Suddenly, an irregular stream burst forth, and three small stones clinked into the sift in rapid succession, and golden urine passed easily through the sift into toilet water. Ryan's urethra was relieved of the weight of a thousand worlds. He held the sift up to eye level when he finished.
“So that's it, eh?” he asked, looking at three tiny off-white pebbles. Five of them could rest on a dime. “All that trouble for something so small.”
“Let me see!” said Rossi, balancing on hind legs excitedly.
Ryan knelt down and put the sift under Rossi's nose.
“They're exactly as The Enlightened One explained! I can't believe I witnessed this! To think, the genesis of a future civilization. Here, Ryan, I need you to put them in here.”
The dog rolled over on its back and Ryan noticed a small vial on his collar, which he detached from a clip. Using bathroom tweezers, he carefully transferred the stones, and the untold worlds within them, to the vial.

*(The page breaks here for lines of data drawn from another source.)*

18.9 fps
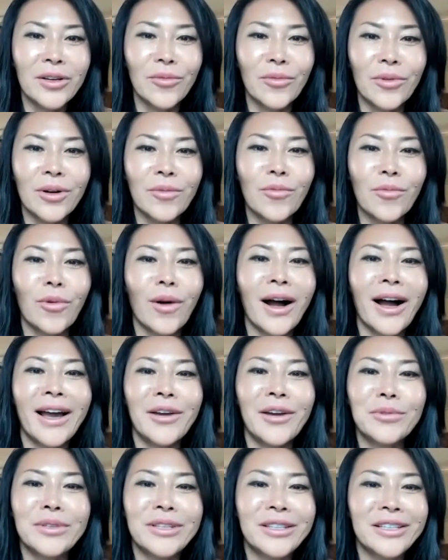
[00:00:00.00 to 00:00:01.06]

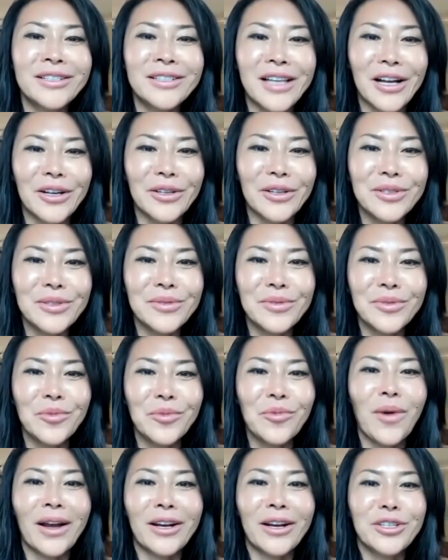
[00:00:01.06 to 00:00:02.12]
why would these cells
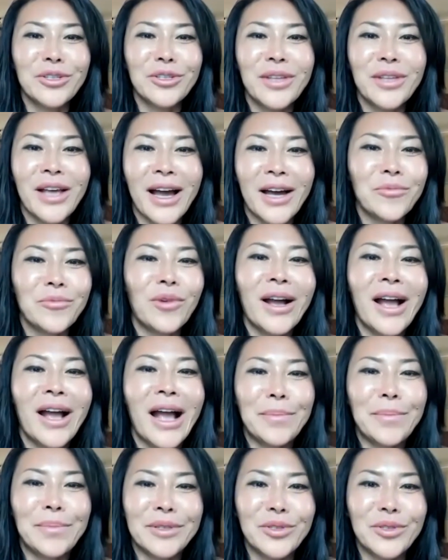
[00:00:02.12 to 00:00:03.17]
want to do that? What
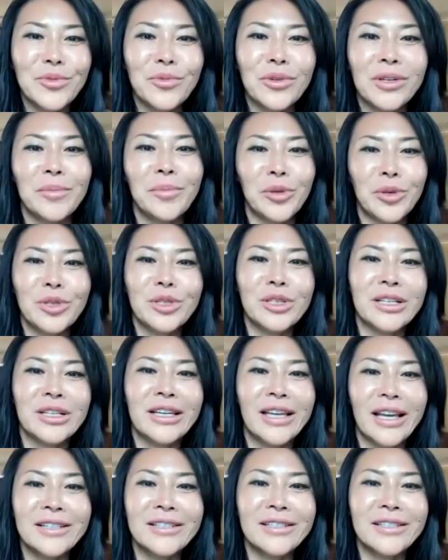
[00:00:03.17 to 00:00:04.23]
happens when a person
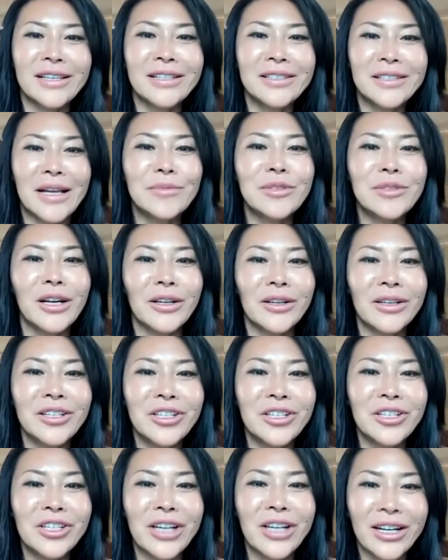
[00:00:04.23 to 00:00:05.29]
gets a stem cell
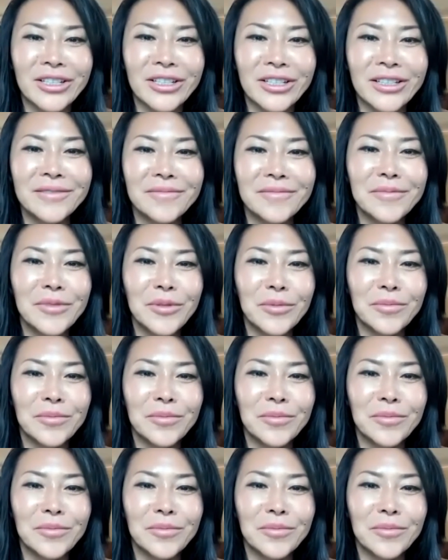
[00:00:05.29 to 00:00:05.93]
injection?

Later, with the stones in tow, Rossi parted ways with Ryan in the backyard, new founder of species and infinitesimal cosmos he will never see.
“Will I ever see you again, Rossi?” asked Ryan, shielding his eyes from the bright sun.
“I can't say,” said Rossi, “but if I'm ever in the neighborhood...”
Rossi's canine form had already begun to dematerialize before Ryan. A light of great magnitude erupted from the dog's body, and Ryan was unable to see the material and very being of this extraterrestrial shoot out of the atmosphere and across the universe.